ROCKY RIVER, Ohio (WJW) – When presents are under the tree or turkey on the table, it’s a given that Ohio’s public school buildings are empty.
But public schools can’t close for every religious holiday, and one state senator says students should not be penalized for observing those days.
“Every family should know wherever their kid goes to school, whatever district it is, on this side of a neighborhood or that side of a neighborhood or this district, that district, there should be an opportunity to observe your faith tenants.”
Ohio Jewish Communities President & CEO Howie Beigelman, working with Republican Senator Michele Reynolds on Senate Bill 49, known as the ‘Religious Expression Days Act.’; to require each kindergarten through 12 public schools to provide students, teachers and staff with religious accommodations.
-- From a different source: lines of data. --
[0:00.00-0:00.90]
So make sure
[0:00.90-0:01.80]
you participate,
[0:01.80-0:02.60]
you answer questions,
The bill would require local school boards to draft “non-exhaustive” lists of religious holidays and excuse students up to three days off each academic year.
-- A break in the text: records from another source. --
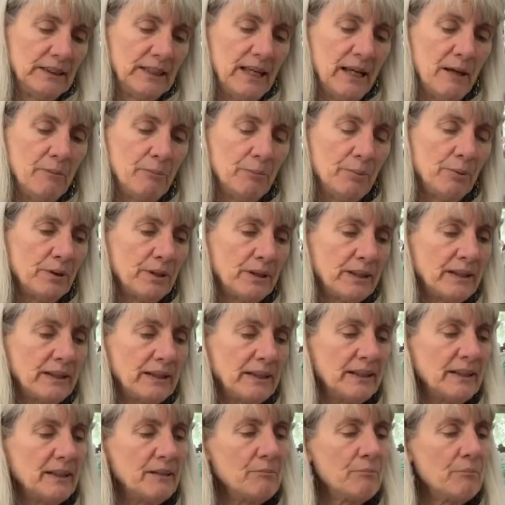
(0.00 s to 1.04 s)
and put it
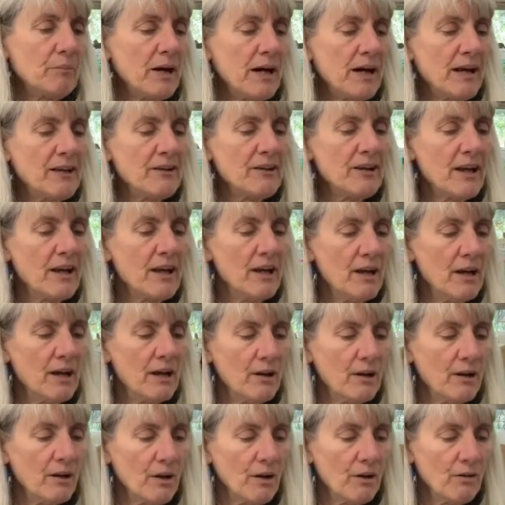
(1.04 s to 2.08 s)
in my
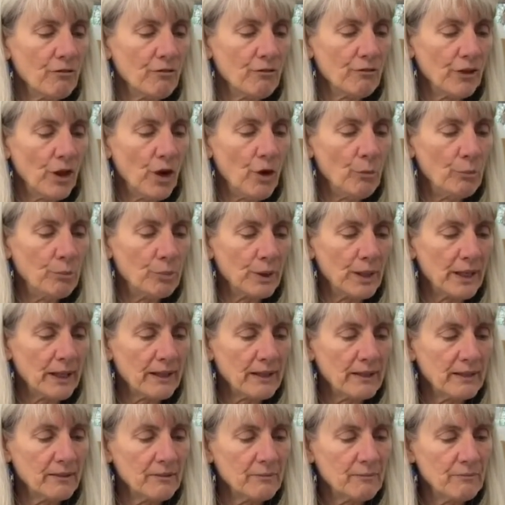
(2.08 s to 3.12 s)
flow brick.
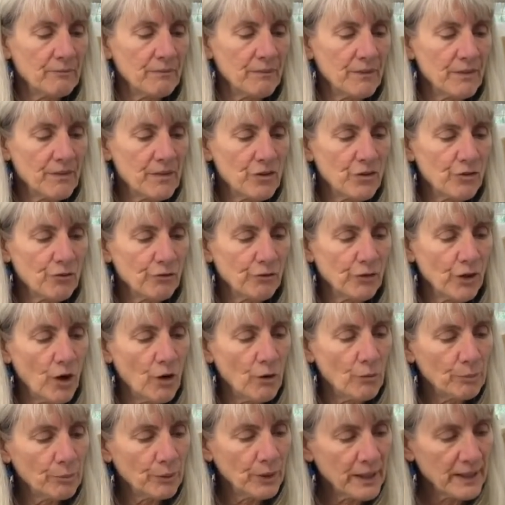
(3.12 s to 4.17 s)
This
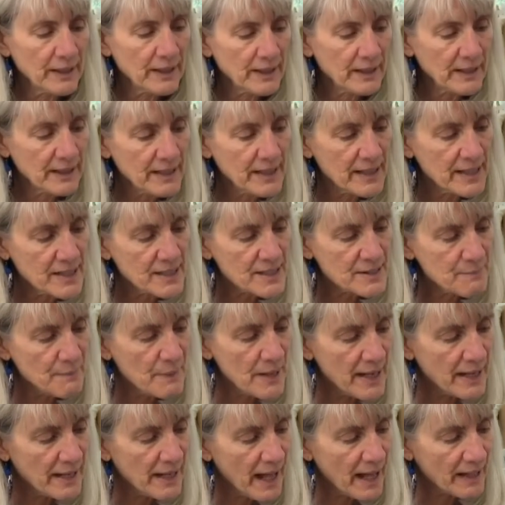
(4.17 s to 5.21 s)
flow brick is
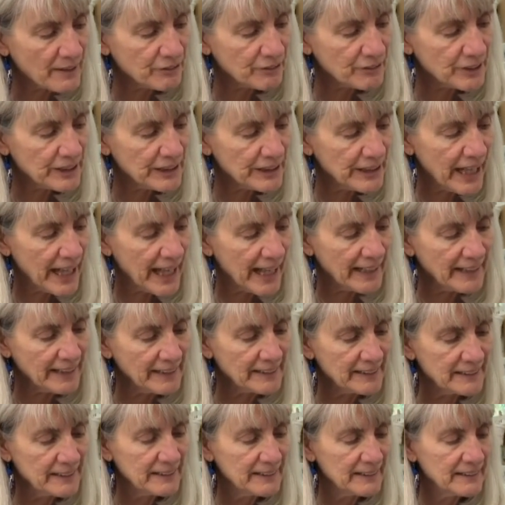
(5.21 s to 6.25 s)
made out of
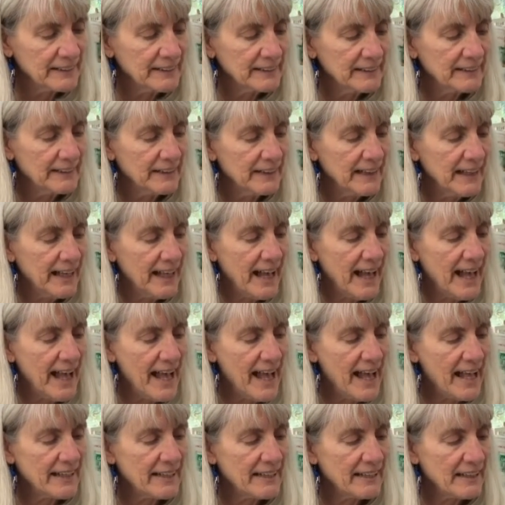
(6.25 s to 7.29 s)
clay,
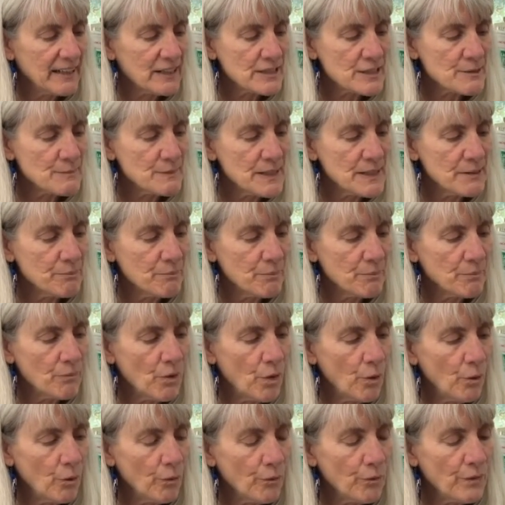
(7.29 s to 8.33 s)
and it lets me
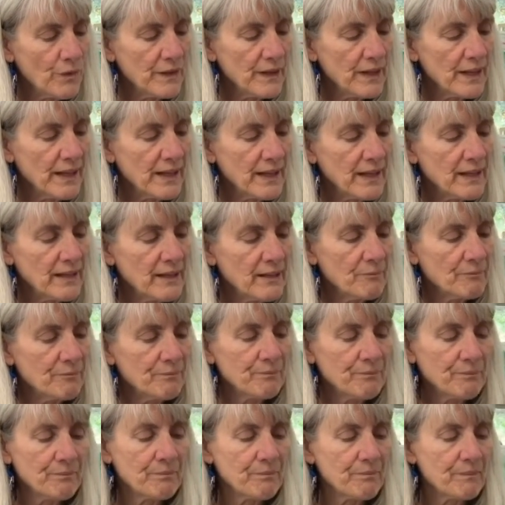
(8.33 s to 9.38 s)
hold and
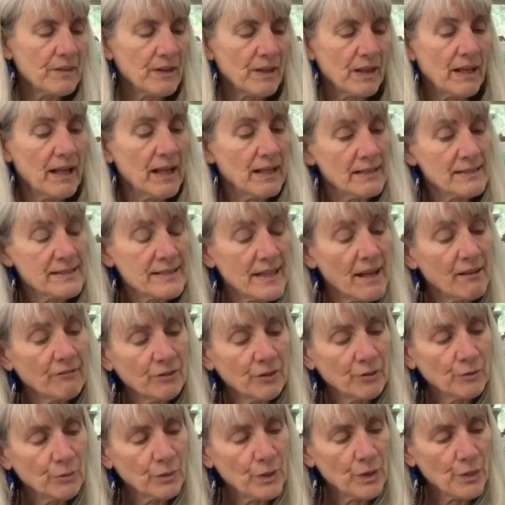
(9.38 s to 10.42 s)
it's
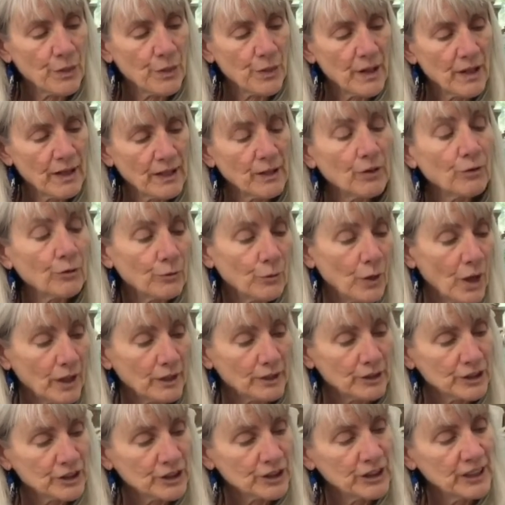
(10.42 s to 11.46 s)
covered with kiln
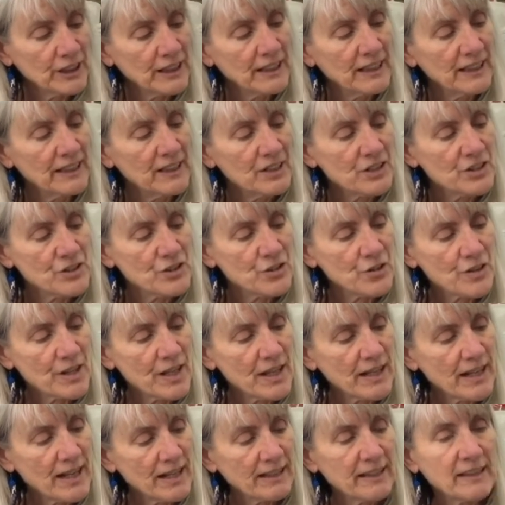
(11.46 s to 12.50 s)
wash so
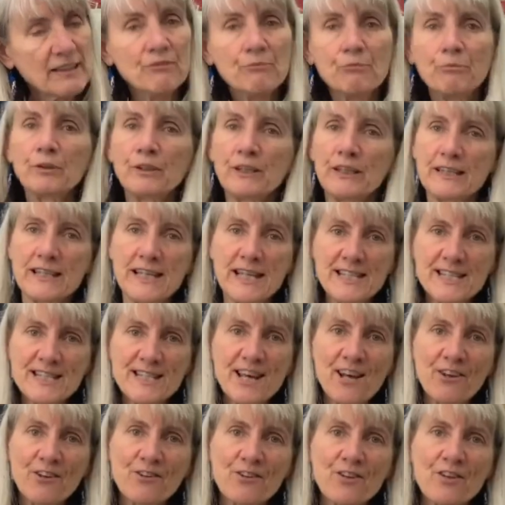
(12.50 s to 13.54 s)
that I can put the test
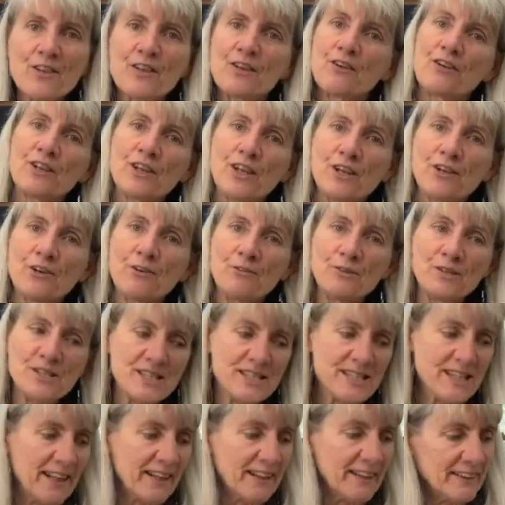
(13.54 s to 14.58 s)
towels in there and they don't
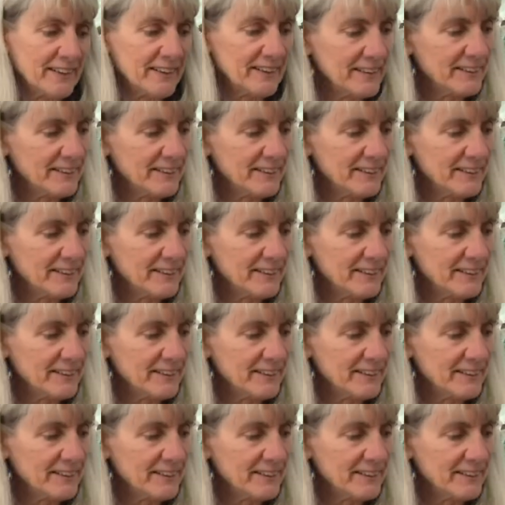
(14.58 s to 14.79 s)
stick.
Some people in Rocky River reacted to the bill stating, “If they want to express, be a part of their religious beliefs, then yes, they should be able to make up the work.”
“I think it’s a great idea. I don’t see any problem with that at all.”
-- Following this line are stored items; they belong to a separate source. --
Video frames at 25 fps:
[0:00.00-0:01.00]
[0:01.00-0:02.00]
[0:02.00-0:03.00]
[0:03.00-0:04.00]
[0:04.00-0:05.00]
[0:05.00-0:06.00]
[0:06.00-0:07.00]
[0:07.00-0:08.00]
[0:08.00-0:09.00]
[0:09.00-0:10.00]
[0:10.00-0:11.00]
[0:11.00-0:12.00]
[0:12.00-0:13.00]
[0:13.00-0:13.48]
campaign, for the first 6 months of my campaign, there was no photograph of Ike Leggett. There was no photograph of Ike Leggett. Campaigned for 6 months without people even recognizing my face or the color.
In addition to excusing absences, teachers would have to provide accommodations for any missed assignments, including tests and accept the absences without question.
Beigelman says parents in his community say the bill is long overdue and crucial for kids…especially those afraid to stand out.
“It’s a chance for us to tell students across Ohio, whatever your faith, whatever your religion, we’re here for you.”
Senate Bill 49 is expected to gain bipartisan support and is like a law that will go into effect for Ohio colleges in April, which gives students up to three days each semester, for religious celebrations.